Hoversurf, BMW show prototype and concept, respectively, of flying bikes

Published: February 22, 2017, 9:30 PM
Updated: November 21, 2021, 3:18 PM

BMW Motorrad LEGO Hover Ride Design Concept

Mankind is still fascinated with flight. Remember when those drones first started popping up and everybody thought they were so revolutionary and had to have one? And those hoverboards (which didn’t really hover) and then those water-jet boards? And we’re still waiting for that flying car, though it looks as if flying bikes are just a heartbeat away.

Two companies have recently unveiled prototypes of hoverbikes, which will allow riders to do their best Stormtrooper impressions, hopefully without running into some mischievous Ewoks.

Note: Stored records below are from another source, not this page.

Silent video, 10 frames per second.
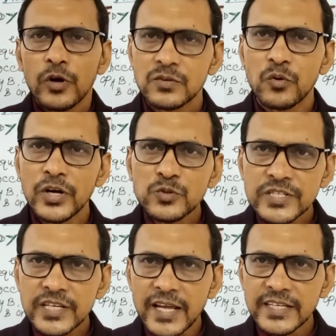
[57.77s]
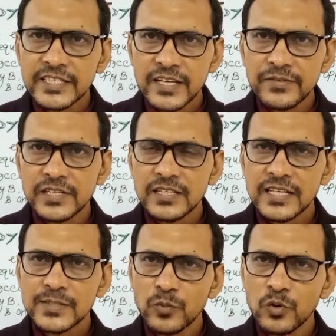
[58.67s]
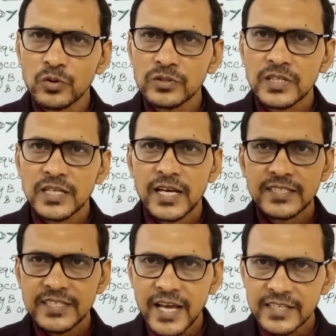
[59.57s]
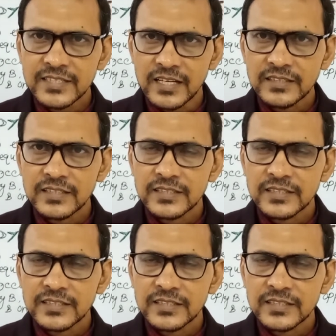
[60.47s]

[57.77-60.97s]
When we strike a table as more as a action,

Russian startup Hoversurf has built the Scorpion-3 — a single-seat aircraft that looks like a cross between a motorcycle and a quadcopter drone, using joystick-like controls to give its pilot/rider the manoeuvrability to go just about anywhere, in any direction.

The electric craft is currently envisioned as a novelty for adventurous types (he kind who will used it in closed course, controlled conditions), but says it theoretically can be adapted for future transportation needs — personal travel, special deliveries from merchants, that sort of thing.

The controls are reportedly very easy to get used to by both “amateur and professional navigators,” though the software does take into account some autonomous controls (presumably to make it easier for the rider to concentrate on not hitting anything while also trying to keep the Scorpion-3 off the ground). For example, the software limits maximum speed and altitude.

The other company with a hand in the hoverbike dream is BMW, and though its model has more of a motorcycle look to it, it’s not yet ready to take flight.

Its involvement actually started as a collaboration with LEGO … yes, that LEGO, which wanted to offer a puzzle of BMW Motorrad’s best-selling R 1200 GS Adventure. LEGO Technik got a 603-piece puzzle together and then designers started wandering “what if,” and before you knew it, there was an alternate version of the puzzle bike, so kids could put together a miniature R 1200 or swap the wheels out and have a R1200 Hoverbike.

So, then the young-designer division of BMW (BMW Junior) got to thinking “what if,” and designed and built a life-size hover version of the R 1200 GS Adventure — the Hover Ride Design Concept. It uses many of the parts of the original R 1200 GS Adventure, and repurposes other components. For example, the front wheel rim has been used to create a propeller.

It’s currently on a tour of BMW and LEGO facilities, where it’s being displayed on a pedestal. The reason for that is because it doesn’t work, hence the name “design concept,” though it does take flight in images, thanks to the magic fairy-dust called Photoshop.